W3C home > Mailing lists > Public > w3c-rdfcore-wg@w3.org > September 2003

RE: I18N Issue alternative: collapsing plain and xml literals

From: <Patrick.Stickler@nokia.com>
Date: Wed, 10 Sep 2003 12:21:47 +0300
Message-ID: <A03E60B17132A84F9B4BB5EEDE57957B02A2E95B@trebe006.europe.nokia.com>
To: <Patrick.Stickler@nokia.com>, <gk@ninebynine.org>, <danbri@w3.org>, <bwm@hplb.hpl.hp.com>
Cc: <w3c-rdfcore-wg@w3.org>, <Patrick.Stickler@nokia.com>


> along the lines 
> indicated in 
> [1] (also described earlier, with some embellishment, by 
> Patrick [2]), and 
> have not become aware of any fundamental problem with it. 


The one problem that I've seen identified with our approach
is that it loses the distinction between text with markup
and text that just looks like text with markup.
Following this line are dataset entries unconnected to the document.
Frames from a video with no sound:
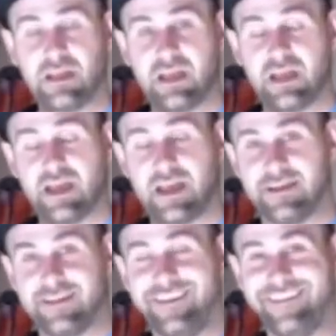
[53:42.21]
And
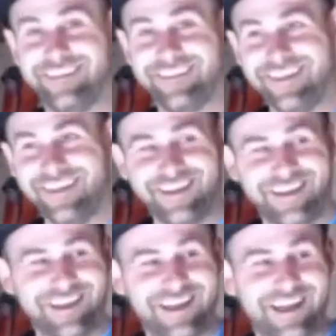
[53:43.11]

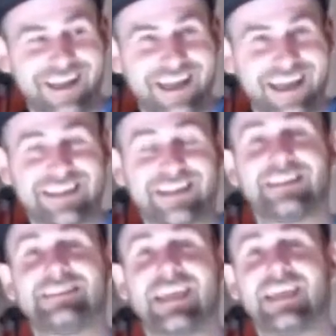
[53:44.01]
at the end of
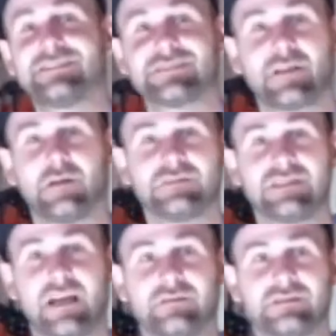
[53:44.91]
the day, it just comes
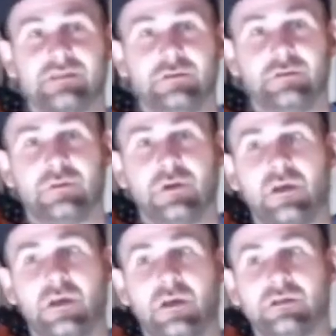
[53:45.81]
down to
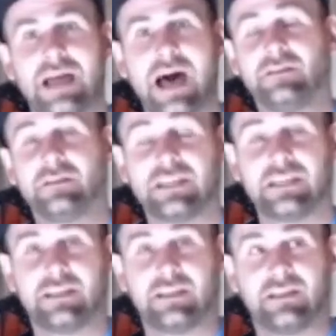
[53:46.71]
not
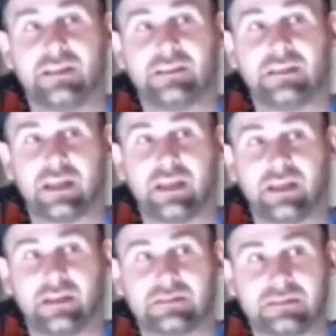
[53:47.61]
looking,
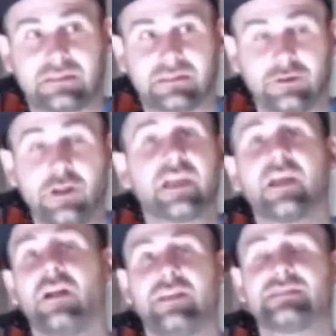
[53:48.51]
look at
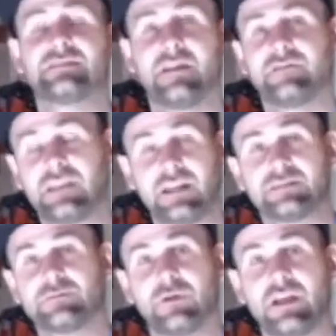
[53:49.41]
all that stuff, get
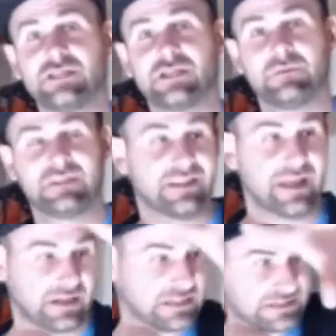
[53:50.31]
inspiration, but
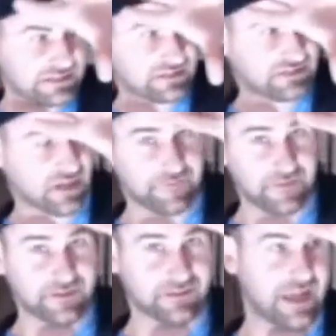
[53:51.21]
then stuff
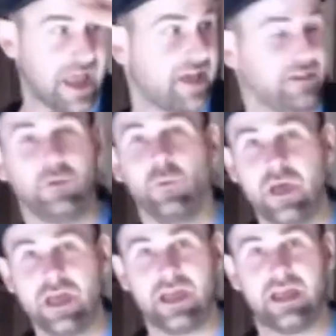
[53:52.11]
it the hell
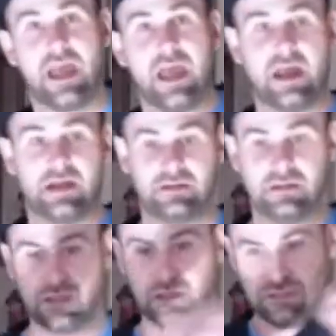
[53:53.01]
away and
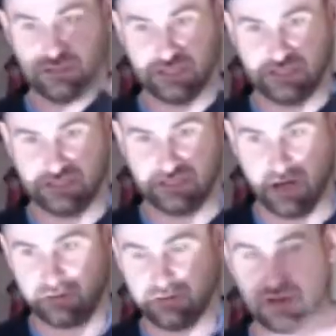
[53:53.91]
just
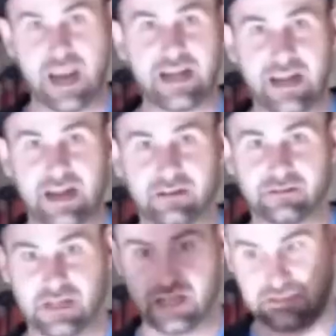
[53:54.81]
start creating,
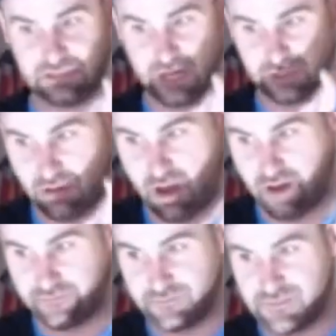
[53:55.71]
start
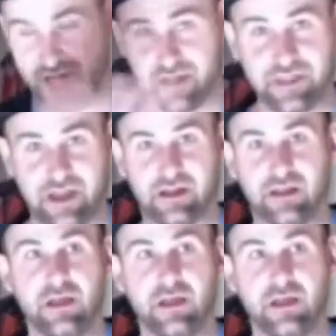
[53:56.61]
drawing from nothing.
I.e., at
the end of the day, we just have strings, not XML.

With Brian's/Dan's approach, we'd just have XML, not strings.
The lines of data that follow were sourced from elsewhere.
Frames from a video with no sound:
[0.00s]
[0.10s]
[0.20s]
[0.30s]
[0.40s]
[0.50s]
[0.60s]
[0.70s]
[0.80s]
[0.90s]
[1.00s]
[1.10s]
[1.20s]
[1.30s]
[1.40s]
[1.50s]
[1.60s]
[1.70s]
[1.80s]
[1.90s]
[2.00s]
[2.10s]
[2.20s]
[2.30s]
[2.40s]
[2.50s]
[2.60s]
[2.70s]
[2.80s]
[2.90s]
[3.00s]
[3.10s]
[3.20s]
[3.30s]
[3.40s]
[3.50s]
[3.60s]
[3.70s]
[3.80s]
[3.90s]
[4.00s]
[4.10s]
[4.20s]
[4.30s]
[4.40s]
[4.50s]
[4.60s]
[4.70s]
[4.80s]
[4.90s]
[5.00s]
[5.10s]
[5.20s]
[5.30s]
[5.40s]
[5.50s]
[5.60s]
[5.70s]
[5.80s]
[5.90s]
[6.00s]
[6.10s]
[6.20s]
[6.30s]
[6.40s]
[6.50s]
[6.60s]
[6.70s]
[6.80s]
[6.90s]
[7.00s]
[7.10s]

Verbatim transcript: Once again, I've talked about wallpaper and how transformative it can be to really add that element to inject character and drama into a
Here's a twist on the two approaches which may promises to
give us the semantic distinction between text and markup
(i.e. both XML and strings) but with a consistent treatment
in the graph:

0. RDF/XML provides for the expression of both plain literals
   and XML literals, with optionally associated language tag,
   via xml:lang scoping (i.e. no more rdf:XMLLiteral datatype).

1. All non-typed literals in the graph are canonicalized XML
   with optionally associated language tag.

2. If in the RDF/XML, for plain literals (where parseType="Literal"
   is not specified) then the content is *converted* to an XML-literal
   form, escaping all necessary characters, then canonicalized,
   as part of the mapping to its graph representation.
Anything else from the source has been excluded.